Exact wording is needed for every line from the one holding "[0:05.00-0:06.00]" to the end of the records below; write those lines out and omit the pictures.

DATA RECORDS
┄┄┄┄┄┄┄┄┄┄

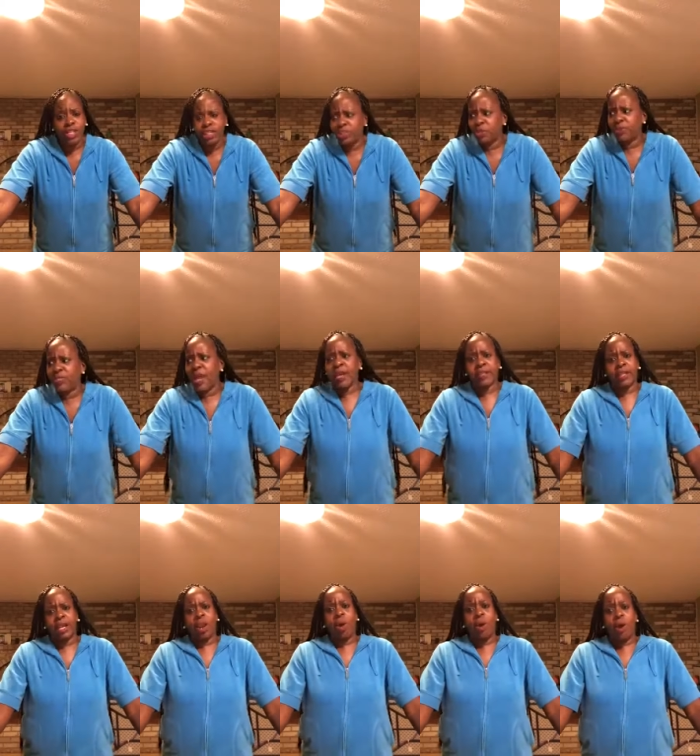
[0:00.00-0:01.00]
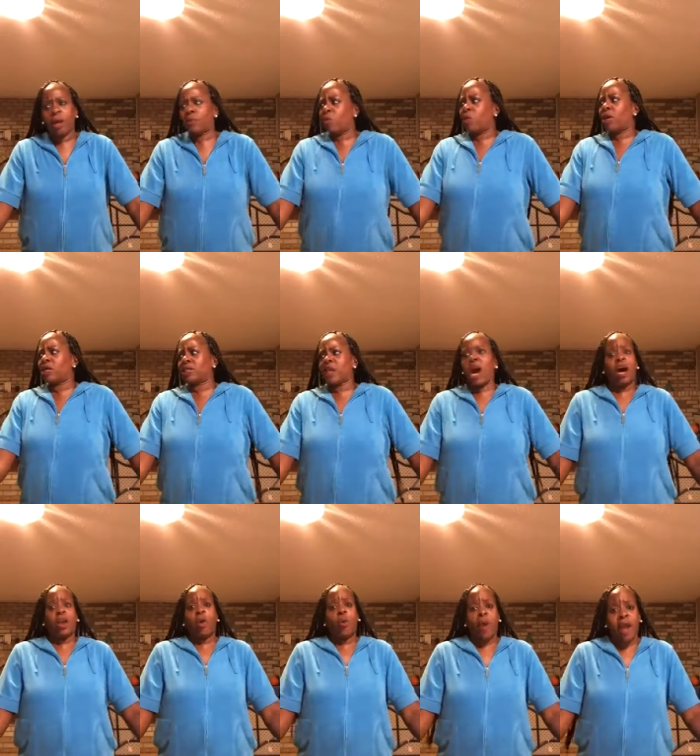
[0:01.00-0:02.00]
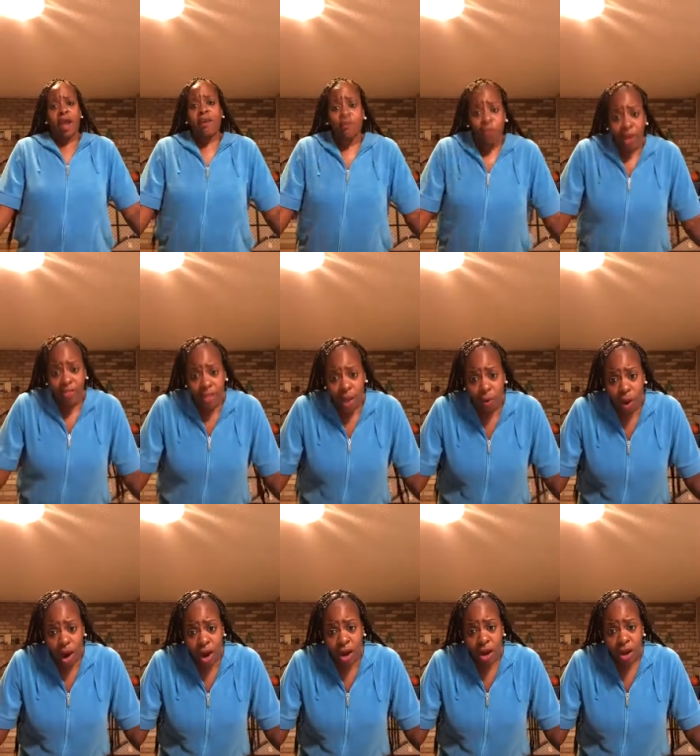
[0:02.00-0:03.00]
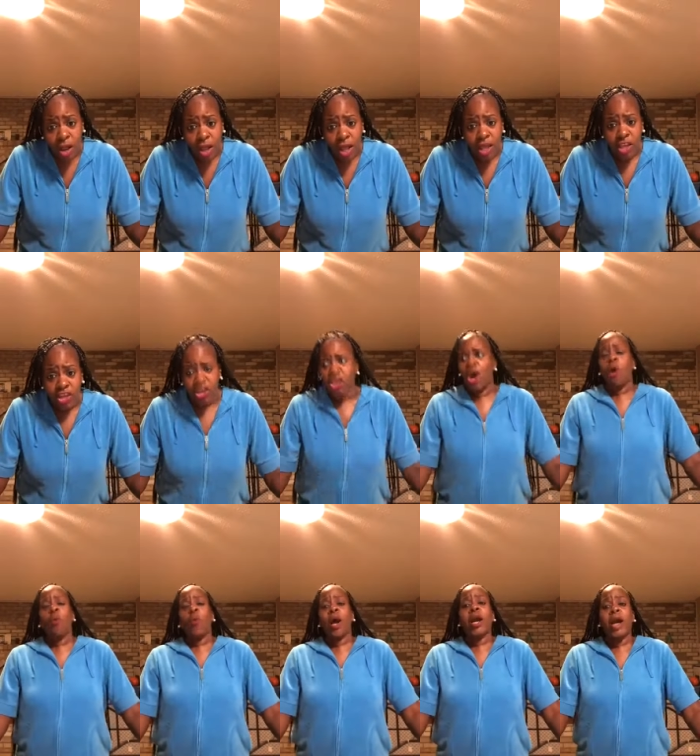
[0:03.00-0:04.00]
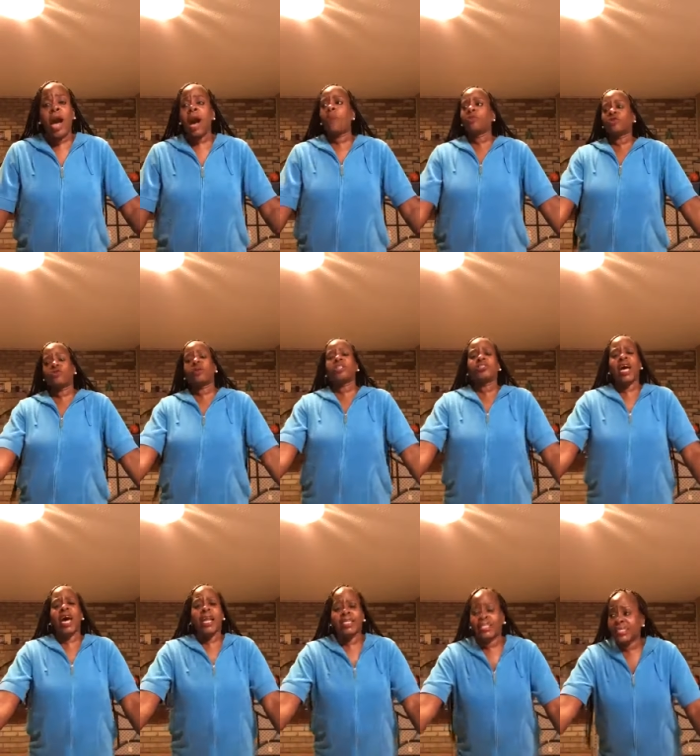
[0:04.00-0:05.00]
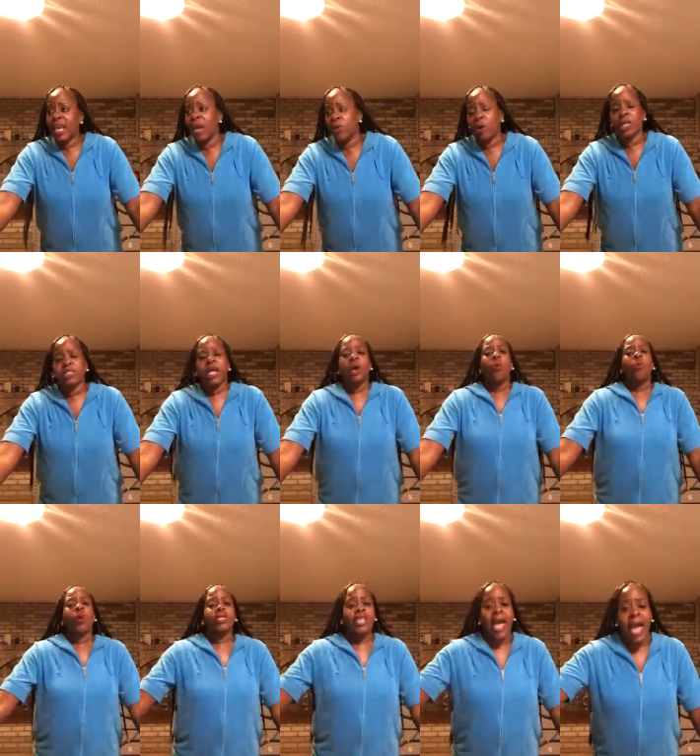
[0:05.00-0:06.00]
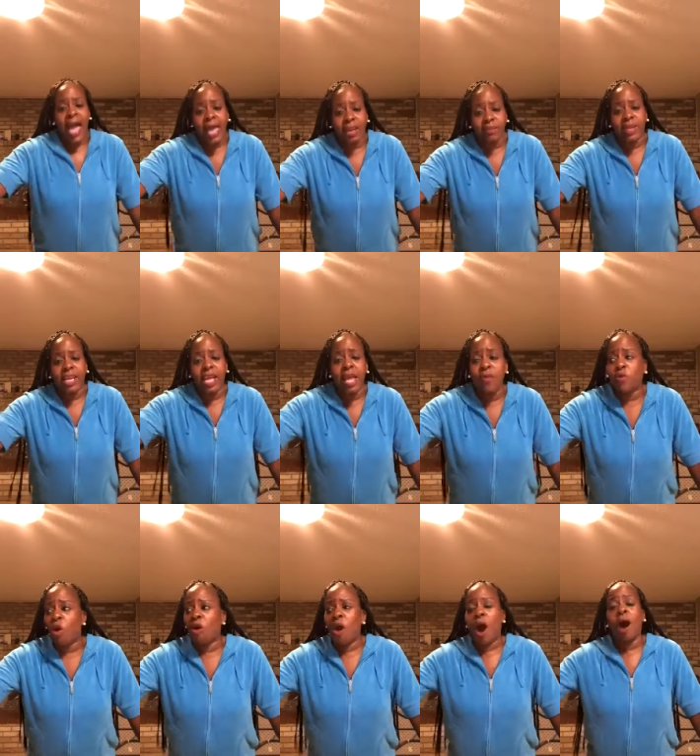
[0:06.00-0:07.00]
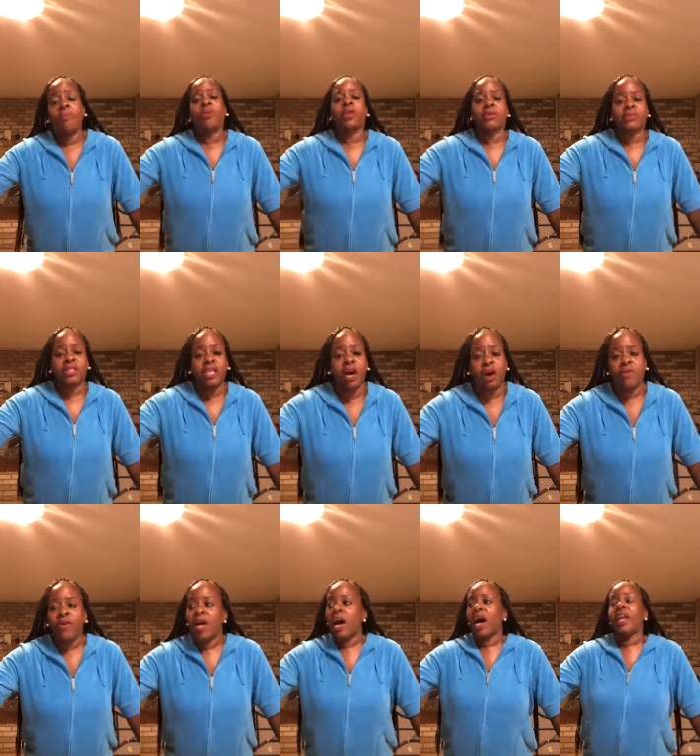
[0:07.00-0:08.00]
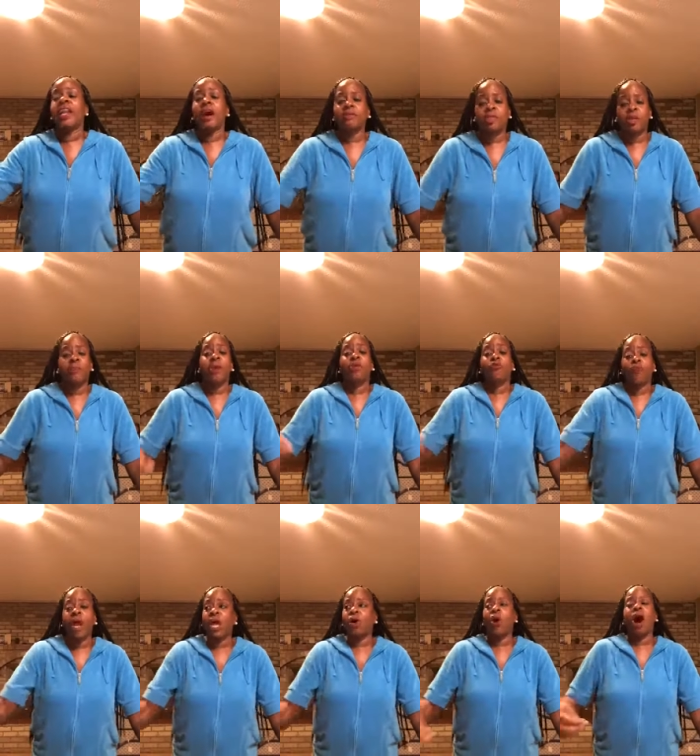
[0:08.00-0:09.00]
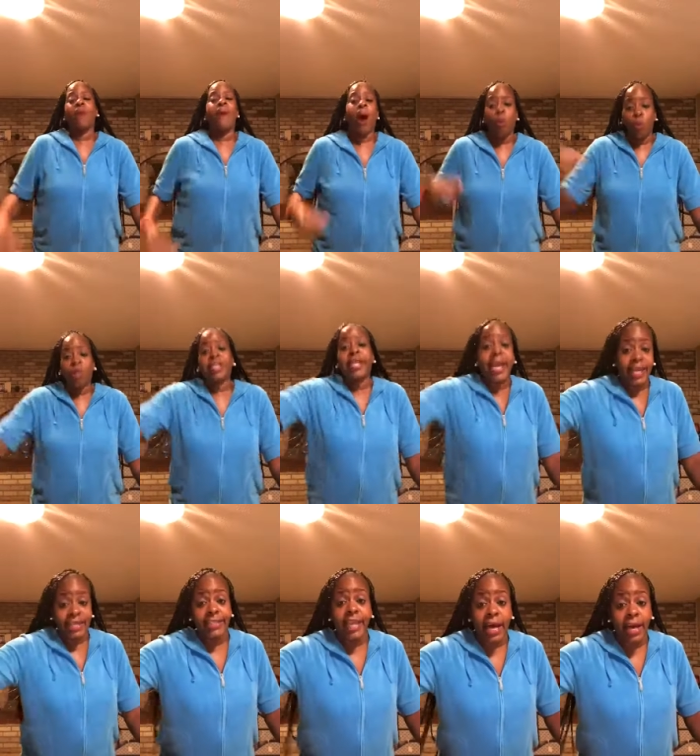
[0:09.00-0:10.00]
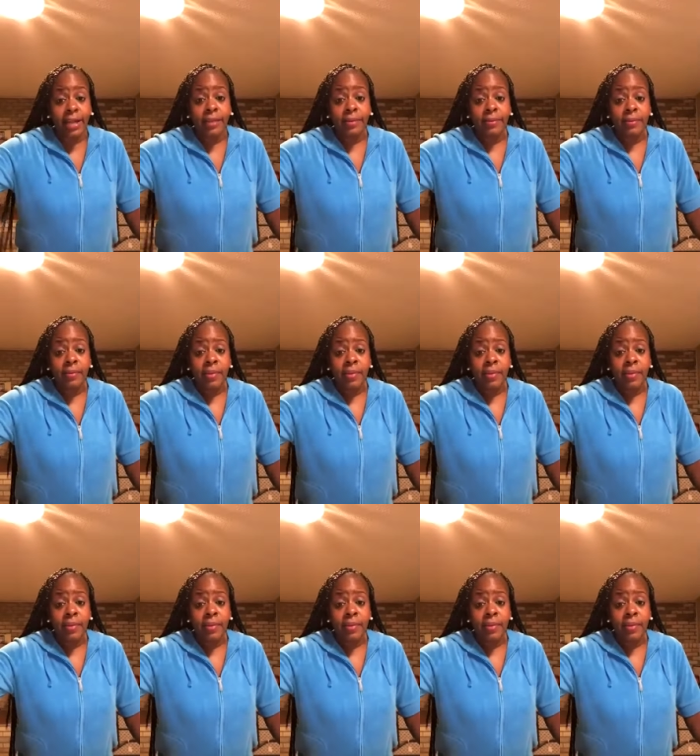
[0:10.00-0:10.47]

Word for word: did you think the Lord was unaware of where they were? You know, what God was really trying to see was, was Adam and Eve going to humble themselves enough to be real about what they had done?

┄┄┄┄┄┄┄┄┄┄

SOLUTION FOR THIS PROBLEM
[0:05.00-0:06.00]
[0:06.00-0:07.00]
[0:07.00-0:08.00]
[0:08.00-0:09.00]
[0:09.00-0:10.00]
[0:10.00-0:10.47]

Word for word: did you think the Lord was unaware of where they were? You know, what God was really trying to see was, was Adam and Eve going to humble themselves enough to be real about what they had done?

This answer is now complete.